Le lendemain, la Finul exhorte "instamment" l'armée israélienne à accélérer son départ. Quelques jours plus tard, elle se dit "préoccupée" par "la poursuite des destructions" attribuées aux troupes israéliennes dans le sud du Liban. L'armée libanaise estime de son côté qu'Israël poursuit sa "violation de l'accord de cessez-le-feu" et annonce avoir renforcé son déploiement dans plusieurs zones du sud du Liban où "les forces israéliennes ont pénétré".
Mi-janvier, le secrétaire général de l'ONU, Antonio Guterres, se rend dans le sud du Liban et affirme que l'"occupation" par Israël de cette région et ses opérations militaires doivent "cesser". Egalement présent au Liban, Emmanuel Macron appelle à "accélérer" la mise en œuvre du cessez-le-feu à l'approche de la date butoir fixée par l'accord : "Il faut un retrait total des forces israéliennes, un monopole total de l'armée libanaise sur les armes."
Le Hezbollah accuse Israël de "centaines de violations" de l'accord, et avertit de nouveau qu'il pourrait "perdre patience". Tout juste nommé, le nouveau président libanais, Joseph Aoun, réclame réclame le retrait d'Israël "dans les délais fixés". Pendant ce temps, les Etats-Unis, l'Espagne et l'Union européenne annoncent des aides pour l'armée libanaise pour un montant total proche de 200 millions d'euros.
5 Le retrait israélien prolongé de trois semaines, des habitants tués dans le Sud
Vendredi 24 janvier, Israël fait savoir qu'"en accord avec les Etats-Unis", le retrait progressif de ses troupes du sud du Liban "se poursuivra" au-delà des 60 jours prévus par l'accord, un délai censé s'achever deux jours plus tard.
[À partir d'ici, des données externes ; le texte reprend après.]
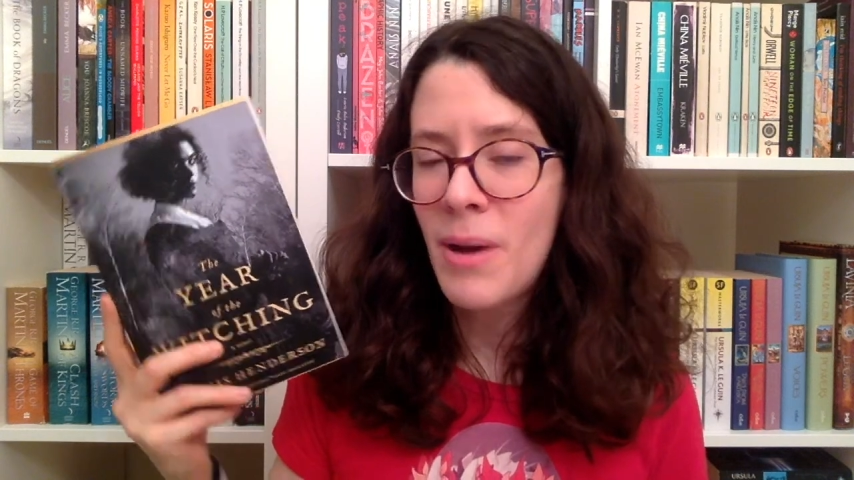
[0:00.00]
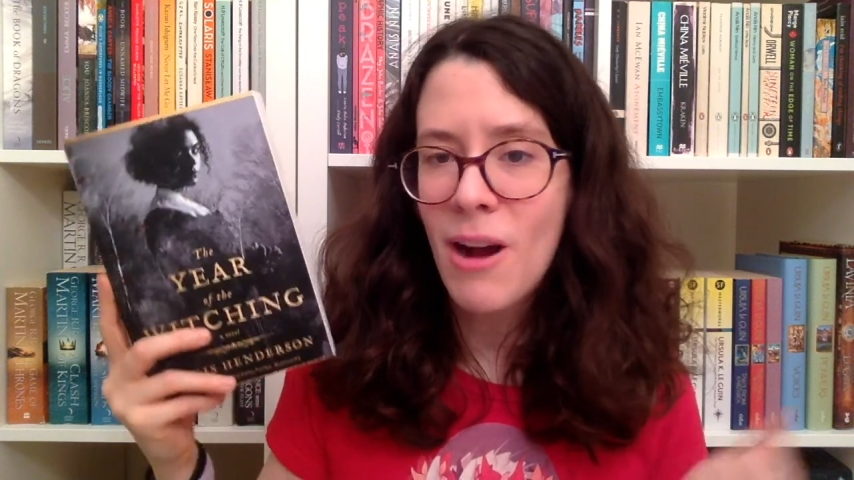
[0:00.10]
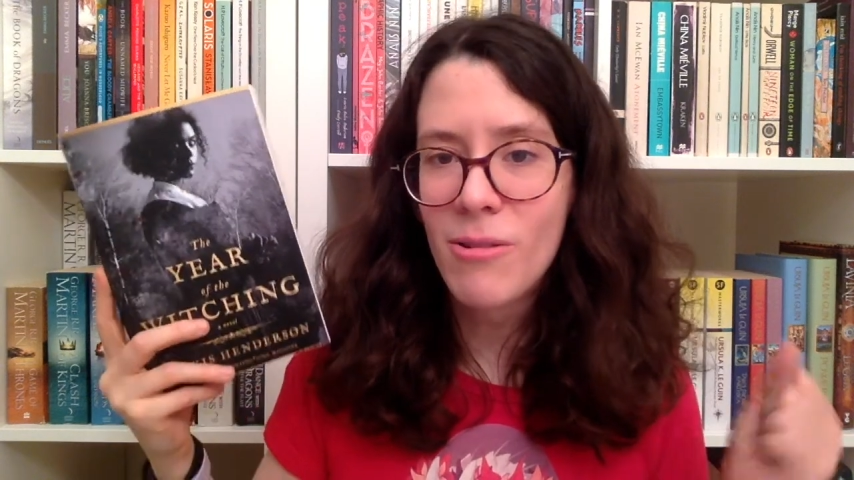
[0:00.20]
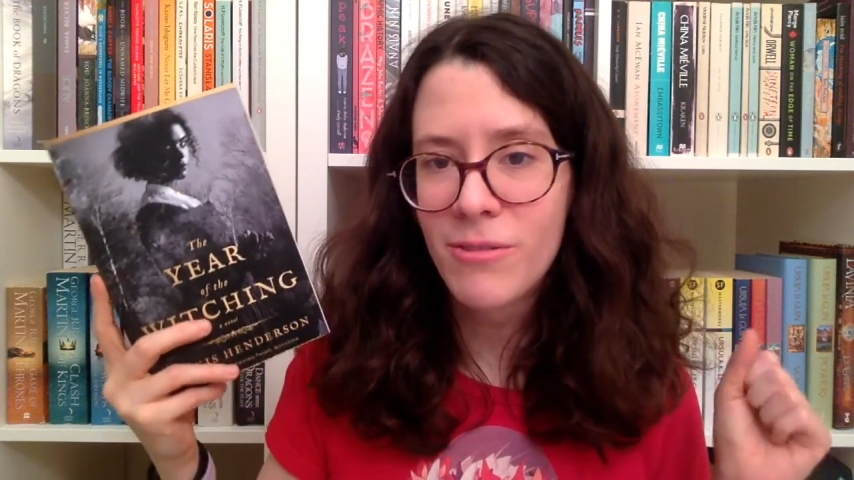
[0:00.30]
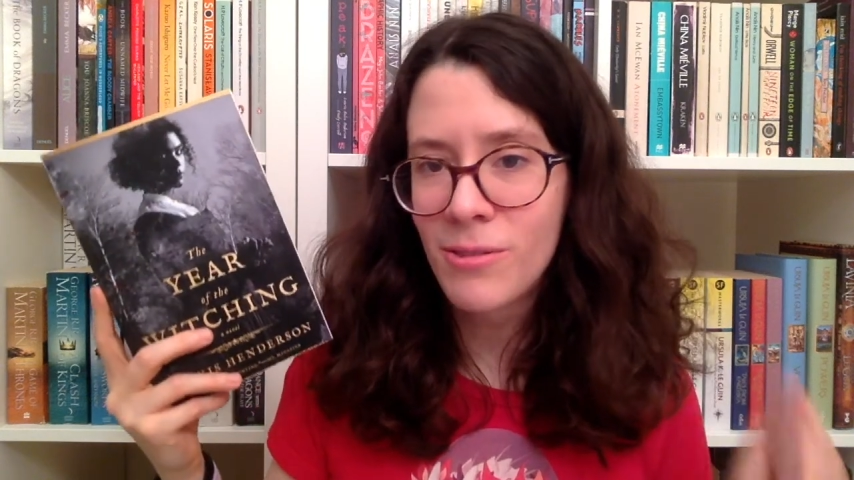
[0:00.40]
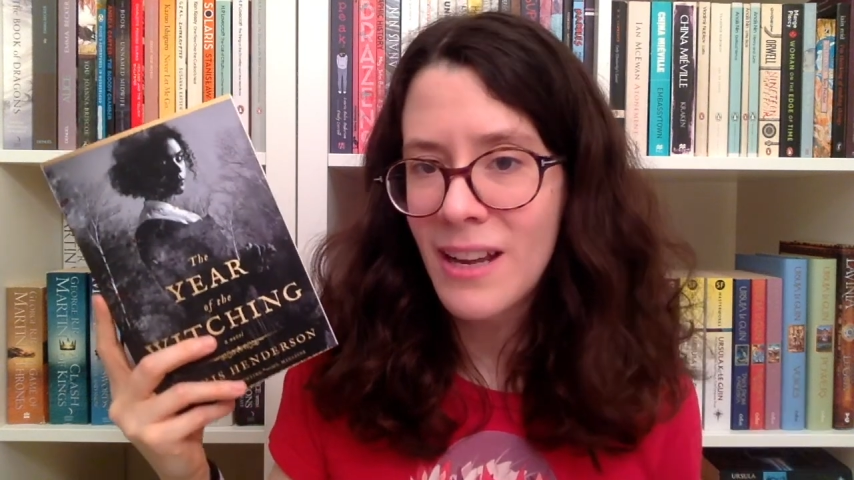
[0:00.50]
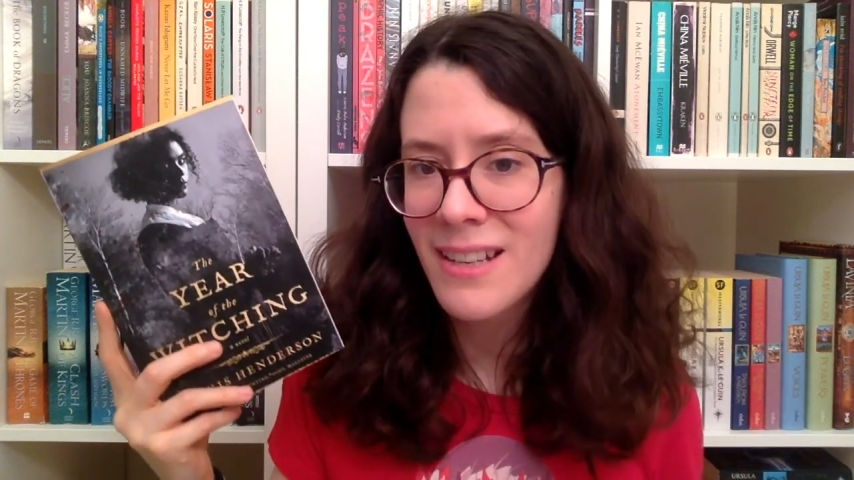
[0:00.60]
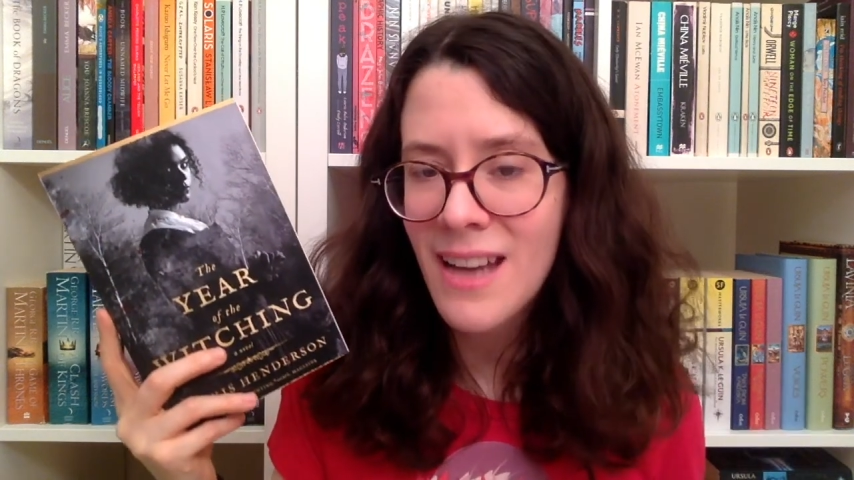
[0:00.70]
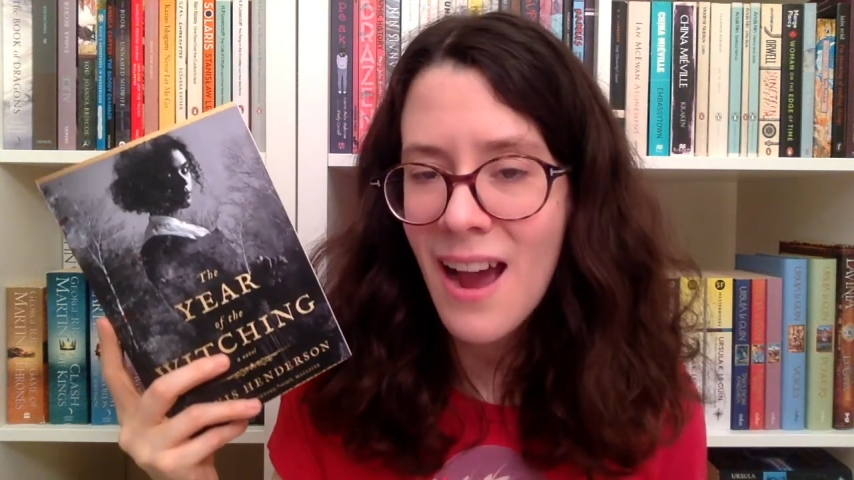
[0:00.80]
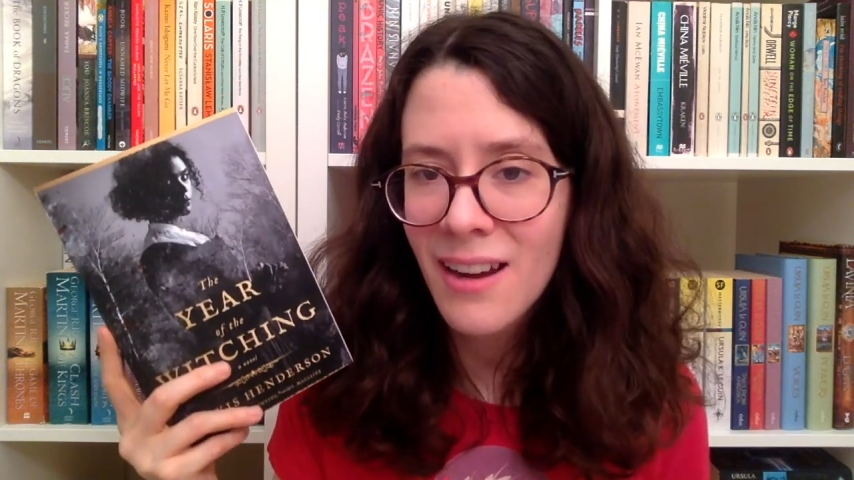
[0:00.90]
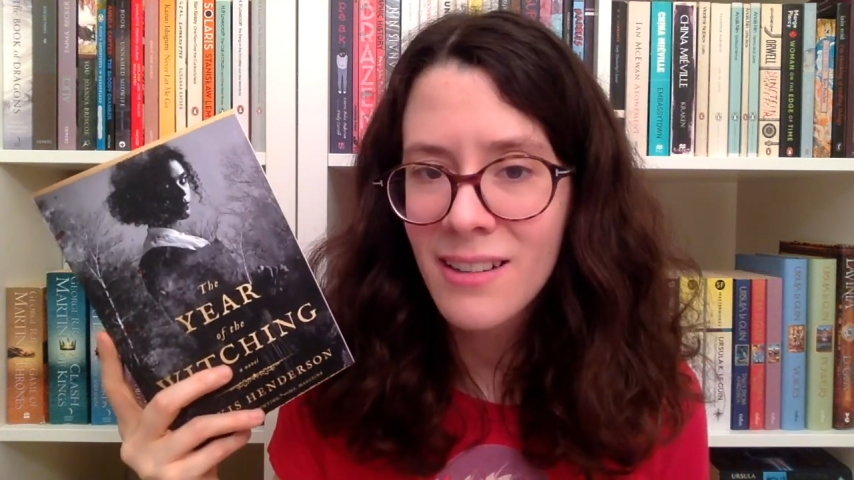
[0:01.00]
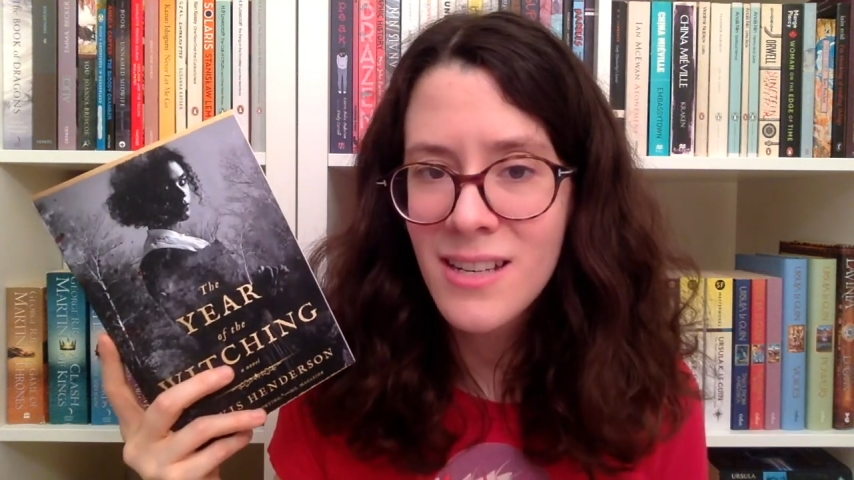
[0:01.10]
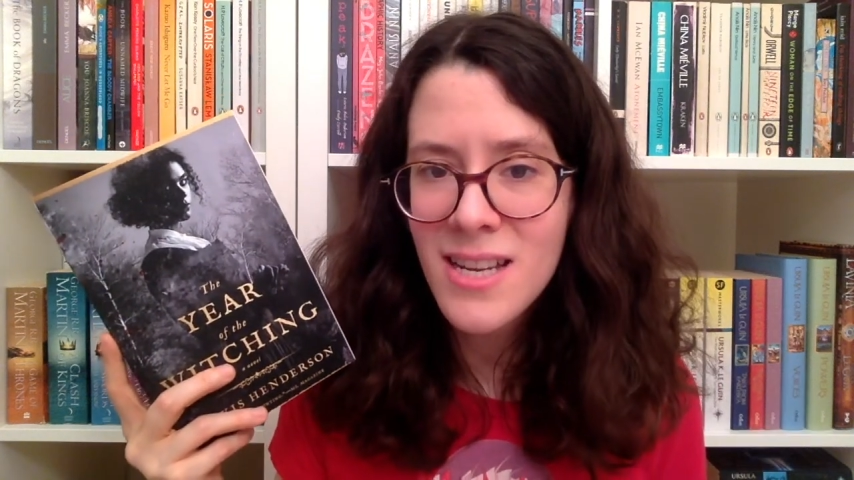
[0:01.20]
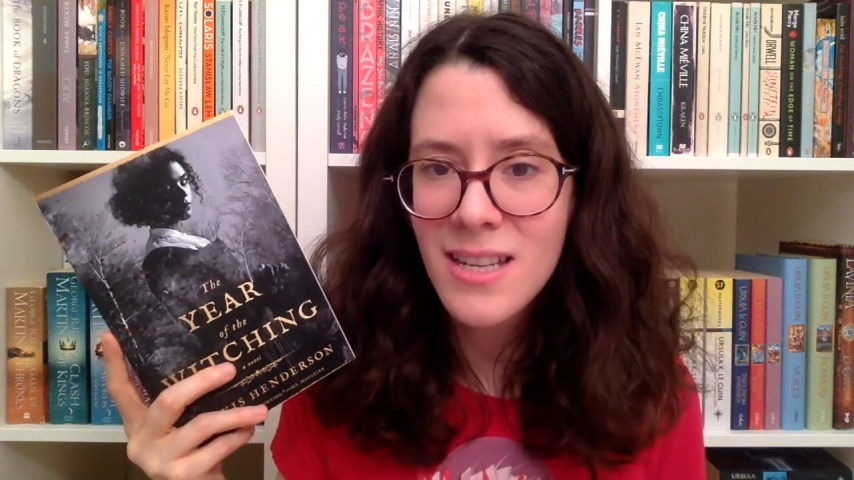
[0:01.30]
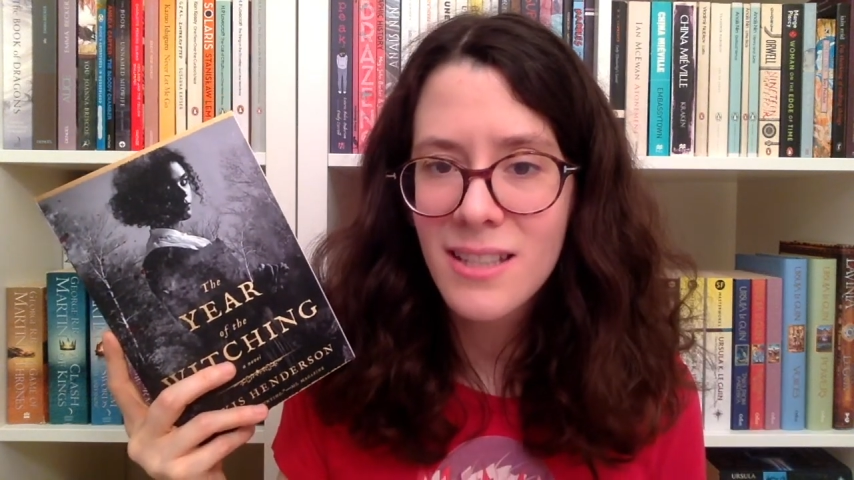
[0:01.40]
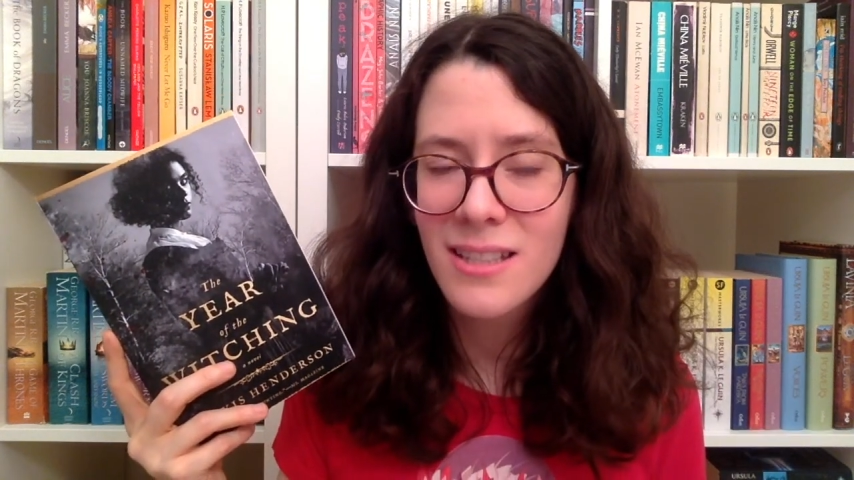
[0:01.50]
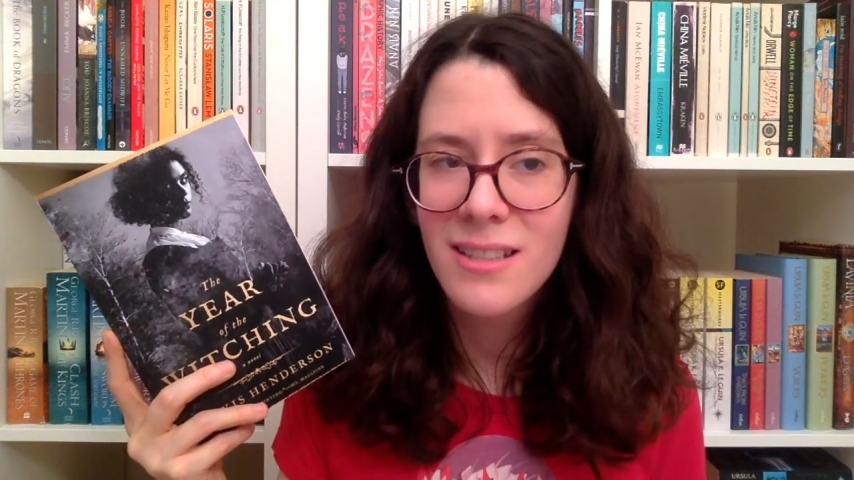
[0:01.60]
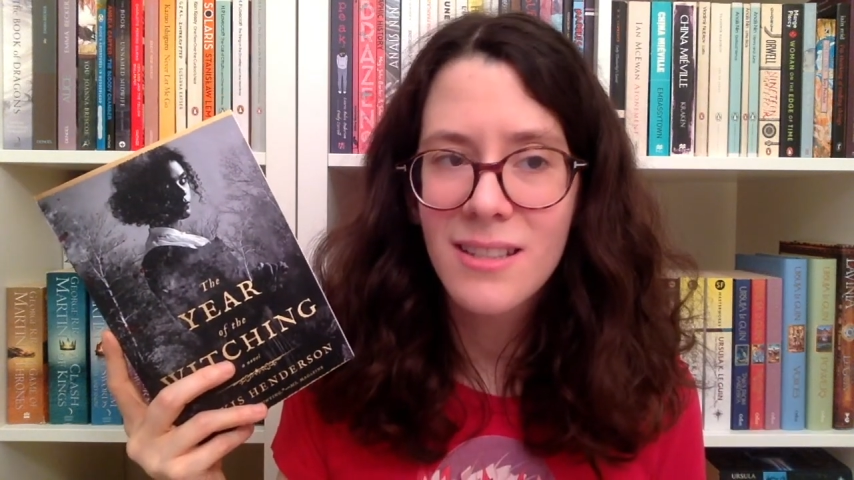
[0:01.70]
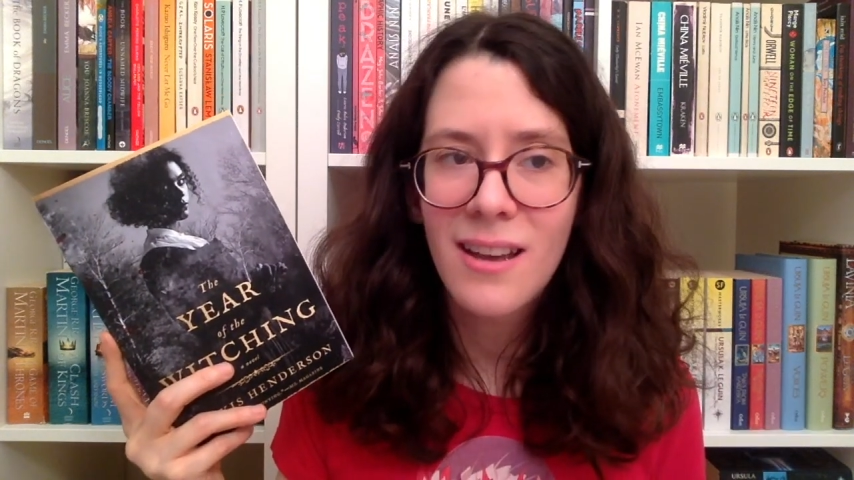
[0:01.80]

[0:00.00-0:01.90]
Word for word: powerful antagonist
L'armée israélienne a évacué toute la région côtière du sud du Liban, mais occupe encore des zones plus à l'est. Israël se justifie en accusant le gouvernement libanais de n'avoir pas "totalement" respecté ses engagements prévoyant son déploiement au sud du fleuve Litani pour forcer le Hezbollah à quitter cette zone. L'armée libanaise réagit le lendemain, accusant Israël de "tergiverser" et se disant "prête à poursuivre son déploiement dès que l'ennemi israélien se retirera".
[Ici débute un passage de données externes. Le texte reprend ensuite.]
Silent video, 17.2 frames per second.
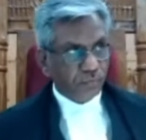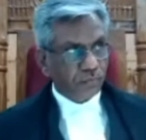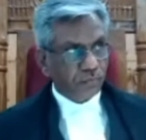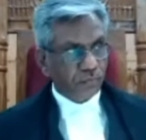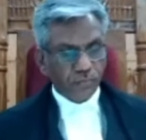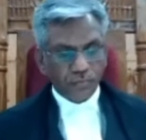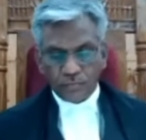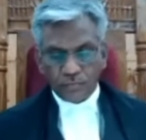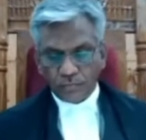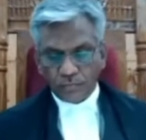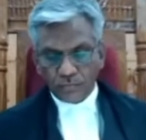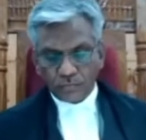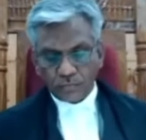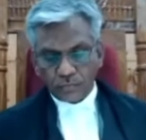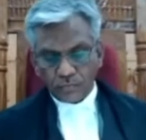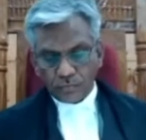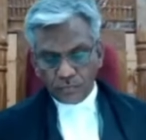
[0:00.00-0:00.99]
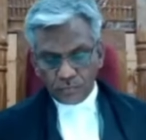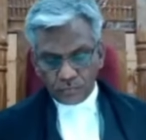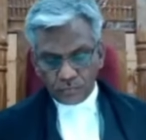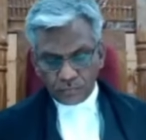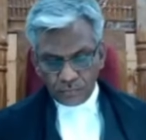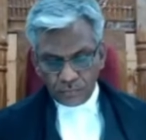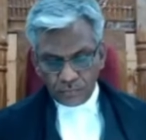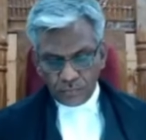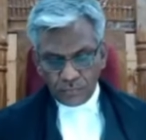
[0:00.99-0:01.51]

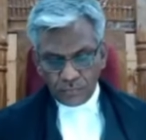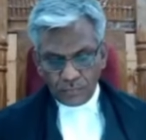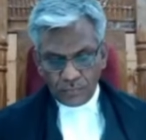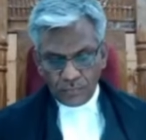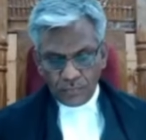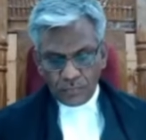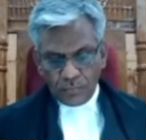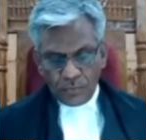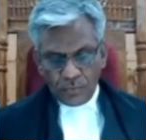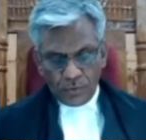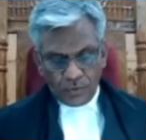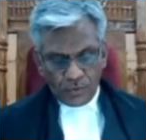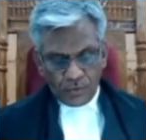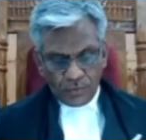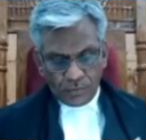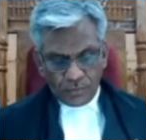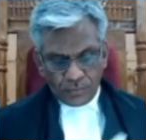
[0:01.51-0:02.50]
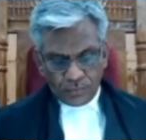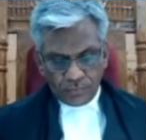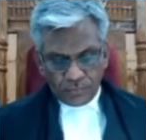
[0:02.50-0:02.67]
(silence)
Si Emmanuel Macron tente de peser, demandant à toutes les parties de l'accord d'honorer leurs engagements "dans les plus brefs délais", des soldats israéliens sont toujours déployés dans le sud du Liban quand le délai prend fin, dimanche 26 janvier. Malgré l'appel "à la prudence" de l'ONU, des centaines d'habitants de la région, déplacés par les combats, tentent de regagner leurs villages. Des membres de l'armée israélienne ouvrent le feu, tuant au total 22 personnes dont un soldat libanais, selon les autorités de Beyrouth.
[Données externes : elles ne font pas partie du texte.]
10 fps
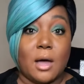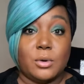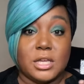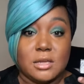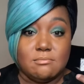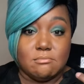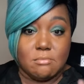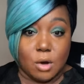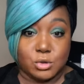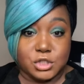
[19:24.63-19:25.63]
out
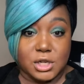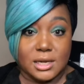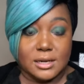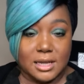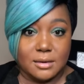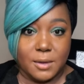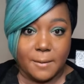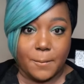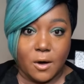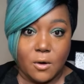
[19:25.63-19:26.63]
emotion in
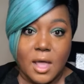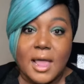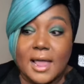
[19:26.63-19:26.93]
people.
Les tractations se poursuivent, et Emmanuel Macron demande à Benyamin Nétanyahou, dans un échange téléphonique, de "retirer ses forces encore présentes au Liban". Dans la soirée, la Maison Blanche annonce finalement que l'accord est prolongé jusqu'au 18 février, offrant un délai supplémentaire aux troupes israéliennes. Le gouvernement libanais confirme, et "réaffirme son engagement" à appliquer les décisions de novembre. Selon Washington, le Liban, Israël et les Etats-Unis "entameront également des négociations pour le retour des prisonniers libanais capturés après le 7 octobre 2023". Une issue diplomatique qui ne suffira pas forcément à faire revenir le calme : lundi, des soldats israéliens ont à nouveau ouvert le feu dans le sud du Liban, tuant au moins une personne selon le ministère de la Santé libanais.